Natural does not mean healthier.
whether something is healthy or not does not depend on whether it is natural. Instead of relying on an appeal to nature(a fallacy http://goo.gl/Uj9MY), please provide reasons why it is not as healthy(it very well may not be as healthy but your current reasoning is flawed)
Fhrhfkfj
Shut up
Atwas911
*clubs Fhrhfkfj up side the head with a baceball*
Remembers, there’s always a bigger bully.
Danielle52
you mean a baseball
Fretgee
good for hiking,gonna try it thanks-fretgee=pa
Jayjay
great tip, will try this for sure!
Shawna Rachelle
He never states that this recipe is “healthy” only that its a high energy (which means a lot of sugar anyways because you are going to be burning it as fuel). High energy bars are very the athletic and are not an alternative to meal replacement bars, these are completely 2 different bars.
Pharoh95
You add the vanilla after you take off heat, because vanilla extract has a lot of alcohol in it. High temperatures = evaporation/destroying vanilla flavor! ๐
Great recipe!
Cranerjoshua
This is a great idea it would be cost effective to make your own because do we really know what is in proccessed energy Bars
Jared
great recipe thanks for the share.
Formula Racer
It seems delicious, I would like to have a try.
jhuet
Just made these and they were delicious. I used and 8X8 glass pan and compressed the mix with a potato masher- rolling pin didn’t work with my pan. Thank you for sharing… ignore those who have nothing better to do than to find fault with everyone else. If I don’t like the ingredients of something, I just move on to another recipe… ๐
Kittensisbad
Sounds really good..thank for an adult version for rice krispies bars..The chocolate on top is a great idea
Laura
wow, never thought of doing my won energy bars. thanks for sharing.
Spinksmith
I think I’m gonna try these…will let you know!
allez
research says that clicking the links on http://www.tradefor.net is easy and awesome!
Maan teves
I hope your creativity and drive would rub off to lots of people… This is a good article and i like the way your living your life! good luck!! i actually am a frugal baker/biker but i dont race… ๐
Elisa36251
Thanks for the recipe!

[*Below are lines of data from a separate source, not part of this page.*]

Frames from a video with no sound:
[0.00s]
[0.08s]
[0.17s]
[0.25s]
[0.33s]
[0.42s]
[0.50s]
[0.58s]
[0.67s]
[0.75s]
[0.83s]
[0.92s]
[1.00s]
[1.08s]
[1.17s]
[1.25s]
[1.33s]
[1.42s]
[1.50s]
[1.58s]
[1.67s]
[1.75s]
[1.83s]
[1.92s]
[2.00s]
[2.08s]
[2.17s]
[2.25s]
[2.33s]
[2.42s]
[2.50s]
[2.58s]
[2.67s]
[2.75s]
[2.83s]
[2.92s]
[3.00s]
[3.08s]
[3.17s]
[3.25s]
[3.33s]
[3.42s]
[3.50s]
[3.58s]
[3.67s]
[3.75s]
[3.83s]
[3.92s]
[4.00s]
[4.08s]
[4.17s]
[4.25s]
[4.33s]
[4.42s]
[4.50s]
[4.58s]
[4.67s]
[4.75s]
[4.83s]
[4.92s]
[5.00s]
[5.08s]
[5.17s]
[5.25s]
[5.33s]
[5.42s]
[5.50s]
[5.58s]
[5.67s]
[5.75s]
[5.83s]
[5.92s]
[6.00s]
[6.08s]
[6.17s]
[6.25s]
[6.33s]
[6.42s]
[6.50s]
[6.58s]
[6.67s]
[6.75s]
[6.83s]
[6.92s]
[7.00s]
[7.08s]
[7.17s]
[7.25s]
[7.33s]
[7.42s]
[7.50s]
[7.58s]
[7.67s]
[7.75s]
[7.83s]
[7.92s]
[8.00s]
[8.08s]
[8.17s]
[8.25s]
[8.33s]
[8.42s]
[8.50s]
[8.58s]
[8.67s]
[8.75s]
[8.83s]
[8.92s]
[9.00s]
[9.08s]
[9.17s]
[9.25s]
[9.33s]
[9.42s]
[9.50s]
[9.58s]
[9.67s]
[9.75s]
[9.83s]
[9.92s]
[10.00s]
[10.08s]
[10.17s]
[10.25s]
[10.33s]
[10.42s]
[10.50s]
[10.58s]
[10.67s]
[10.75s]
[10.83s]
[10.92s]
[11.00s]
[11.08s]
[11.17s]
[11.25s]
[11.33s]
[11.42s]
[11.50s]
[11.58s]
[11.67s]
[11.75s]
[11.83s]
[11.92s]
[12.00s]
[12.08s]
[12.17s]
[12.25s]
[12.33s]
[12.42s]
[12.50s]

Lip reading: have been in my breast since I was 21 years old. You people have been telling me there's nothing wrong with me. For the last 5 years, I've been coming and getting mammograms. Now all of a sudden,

I made a double-batch (since we have 2 serious cyclists at home) and added some protein powder and chia seeds (2tbs of each), and a 1/4 tsp of nutmeg, then packaged them in snack-sized zip baggies (I’m no good with wax paper myself). I love love love things like this! Thanks again!
andrew
i made a batch and when i pulled it out it broke up badly. and i used exact measurement. is there anything i need to do. and what the exact time to leave it in the fridge
Cindy
You add the vanilla last because you don’t want it to fume off or be destroyed in the cooking process — keeps it fragrant and flavorful.
Amy Woods
I just made it, with honey instead of syrup…. and mine just crumbles when I cut it… is it the honey?? any ideas?
Ty
Thanks for the recipe Gregg. I realize that these are energy bars, but I can see easily substituting healthy ingredients (almond butter, honey, steel cut oats, etc) for the ones you listed. Sure, it will be about twice the cost as what you’re making, but still very affordable compared with what’s out there…and then I know for sure exactly what I’m eating. Basically I will be making a Meal Replacement Bar to support my training regimen which is a 50-50 mix of cycling and weight training. Thanks again for the recipe and the ideas!
Littlemonsterus
This looks great. Take a look at this “no cooking required” version:
http://messnkitchn.blogspot.com/2013/03/energy-bars-make-your-own-vegan-gluten.html
Jen C
But why not make them healthier while you’re at it? There are so many wholesome ingredients (cinnamon, flaxseed, oats) in this recipe; why ruin it with corn syrup and processed food?